Bei dem Begriff „Risikopatient“ gehen Entscheidungsträger offenbar in erster Linie vom älteren übergewichtigen Mann im Rentenalter und mit Vorerkrankungen aus, der auch im Falle gelockerter Maßgaben freiwillig in Zurückgezogenheit verbleibt und nicht unbedingt von Frühchen, kleinen Kindern mit Herzfehlern oder Menschen mittleren Alters mit unsichtbarer Vorgeschichte. Ich bin Risikopatientin – und mit schulpflichtigen Kindern ist das mit der Isolation ein Ding der Unmöglichkeit, wenn der Schulalltag erst wieder anläuft Denn ab Sommer kommen dann beide mit mindestens 25 Kindern täglich zusammen, die ihrerseits Eltern, Familien, vielleicht Geschwister gar in anderen Einrichtungen haben. Und genau wie Scharlach und Magen-Darm und Hand-Mund-Fuß und Bindehautentzündung und Läuse werden sie auch Corona nach Hause bringen, früher oder später. Die Rufe nach einer Lockerung der Maßnahmen werden immer lauter, und das fühlt sich an wie die Erwartungshaltung, dass Leute wie ich zum Wohle aller dann halt über die Klinge springen. Pech gehabt, hm?

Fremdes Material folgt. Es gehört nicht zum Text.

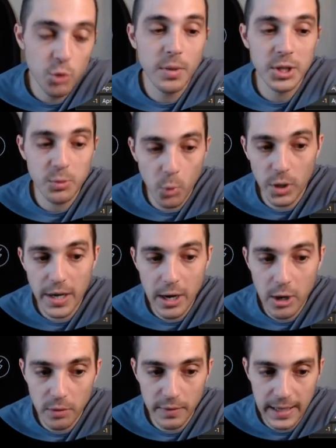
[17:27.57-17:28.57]
much more
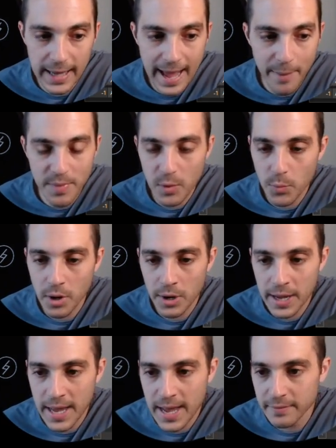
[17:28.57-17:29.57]
narrow of a gap than we
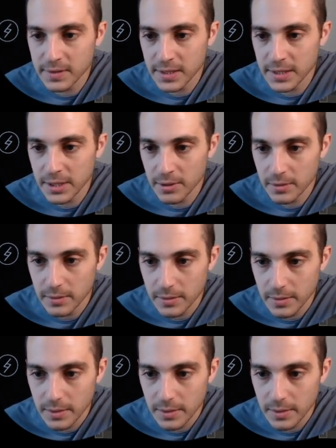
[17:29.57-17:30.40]
already have. See here?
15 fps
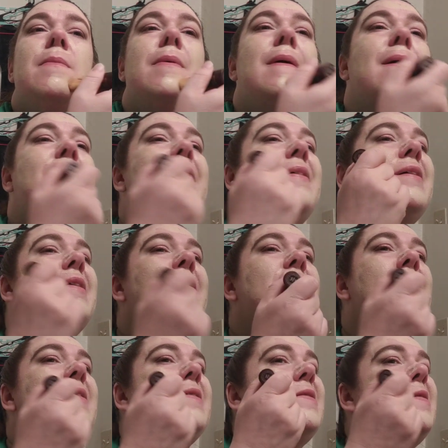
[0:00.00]
but I like
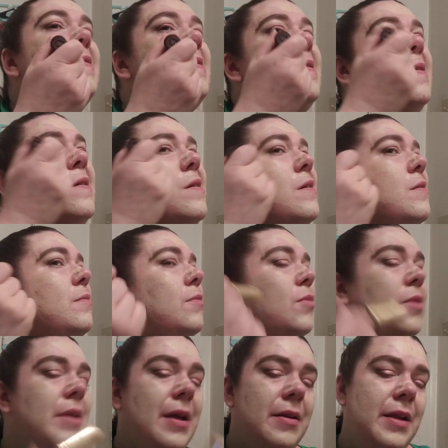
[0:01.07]
it
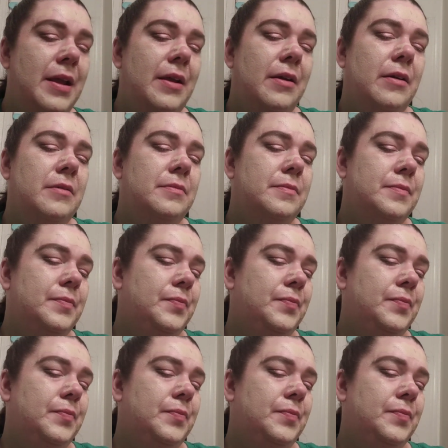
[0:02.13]
more down here.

Das verursacht mir Panik, häufiger und öfter, eine Klammer aus Eis. Gepaart mit Flashbacks, damals, die Zeit im Krankenhaus, die Schmerzen; als ich nicht atmen konnte; als ich jeglichen Schlaf verweigerte weil ich mir absolut sicher war, für immer einzuschlafen. Ich wusste nicht einmal, dass diese Erinnerungen noch da sind, und dass sie sich jetzt wieder aufdrängen trifft mich hinterrücks und mit voller Wucht – ich dachte ich sei drüber hinweg. Klar will das keiner hören. Klar kann das kaum einer verstehen. Und vor 10 Jahren bin ich selbst noch sehr viel laxer mit alledem umgegangen. Aber jetzt habe ich Kinder, und mit den Kindern kam die Angst, denn jetzt geht es nicht mehr um mich. Wie umgehen mit dieser Panik? Als ich echt in Not war habe ich diese Frage als Tweet formuliert und viele liebe Antworten erhalten – Meditation und Atmung und Rituale und ich muss sehen, was davon ich für mich vielleicht übernehmen kann. Überraschenderweise habe ich an meine erste und liebste Strategie gar nicht gedacht, die mir immer hilft, durch die ich immer klarer sehen und fühlen kann – das Schreiben. Ich muss mehr schreiben.

Ich war auch sonst Themen wie (natürlich auch digitaler) Nachlassverwaltung, Patientenverfügung, Organspende gegenüber nicht unaufgeschlossen. Jetzt allerdings fühlt es sich nicht mehr theoretisch genug an, als dass ich mich ohne Heulkrampf damit befassen könnte – es bringt mich emotional an den Rand. Ich sehe mich aber in der Pflicht, das alles zu tun, gerade ich. Denn ich bin Risikopatientin – und die Rufe nach einer Lockerung der Maßnahmen werden lauter.